Erik Haas, J&J’s worldwide head of litigation, said he remained confident about the voting process.
“At this point,” he said in a statement, “just six plaintiff law firms, who stand to benefit financially outside of bankruptcy, continue to oppose this plan. The six opposing law firms have never recovered a dime for their clients in the 11 years of this litigation and their clients would not share in the financial benefit they would derive outside of bankruptcy. Lastly, the opposing firms have presented no meaningful alternative to get their clients a better recovery on any sort of realistic timeline. The time has come to end this litigation.”
SCOTUS Bound?
The vote isn’t the only aspect of J&J’s talc bankruptcy that is challenged, either.
Earlier this month, Lopez ruled that the Chapter 11 case remain in Texas. Both the coalition and U.S. trustee had hoped to transfer the case to New Jersey, where Chief U.S. Bankruptcy Judge Michael Kaplan dismissed two prior talc bankruptcies last year filed by another J&J subsidiary, LTL Management.
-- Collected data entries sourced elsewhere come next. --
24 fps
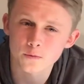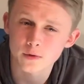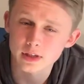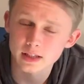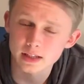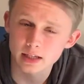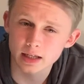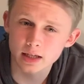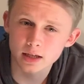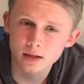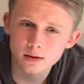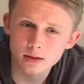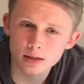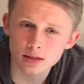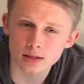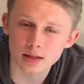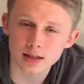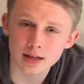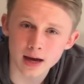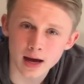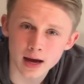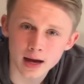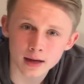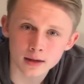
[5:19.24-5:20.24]

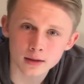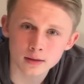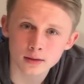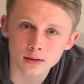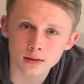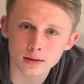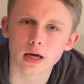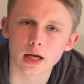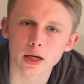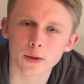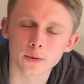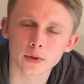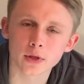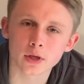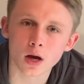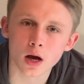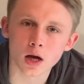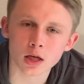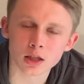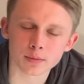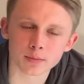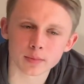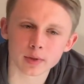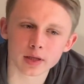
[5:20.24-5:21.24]
ridiculously high. It would
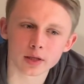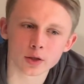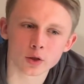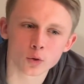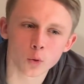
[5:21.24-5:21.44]
cost me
The U.S. Court of Appeals for the Third Circuit affirmed the second dismissal on July 25.
On Oct. 23, the coalition filed a motion to reconsider Lopez’s venue decision, citing an application this month before the U.S. Supreme Court to grant Red River, as successor to LTL Management, another 60 days to file its petition to reverse the Third Circuit’s decision in the second talc bankruptcy. Although Red River Talc’s attorneys argued that their client differed from LTL Management, the motion said, Red River “is acting in place of LTL in an effort to appeal the dismissal of LTL’s bankruptcy.”
Also, on Oct. 24, Lopez granted a temporary restraining order that halted ovarian cancer talc litigation against third parties, such as J&J, through Dec. 2 due to the bankruptcy’s automatic stay. But he exempted Kenvue Inc., a 2022 spinoff of J&J’s consumer health division named in some talc lawsuits.
The order impacted a motion J&J filed along with its bankruptcy to remove Beasley Allen from the plaintiffs steering committee in the talc multidistrict litigation in New Jersey. On Monday, U.S. District Judge Michael Shipp of the District of New Jersey lifted the deadlines for the motion, which accuses Beasley Allen of falsely certifying that it had the consent of its clients to vote on the bankruptcy plan.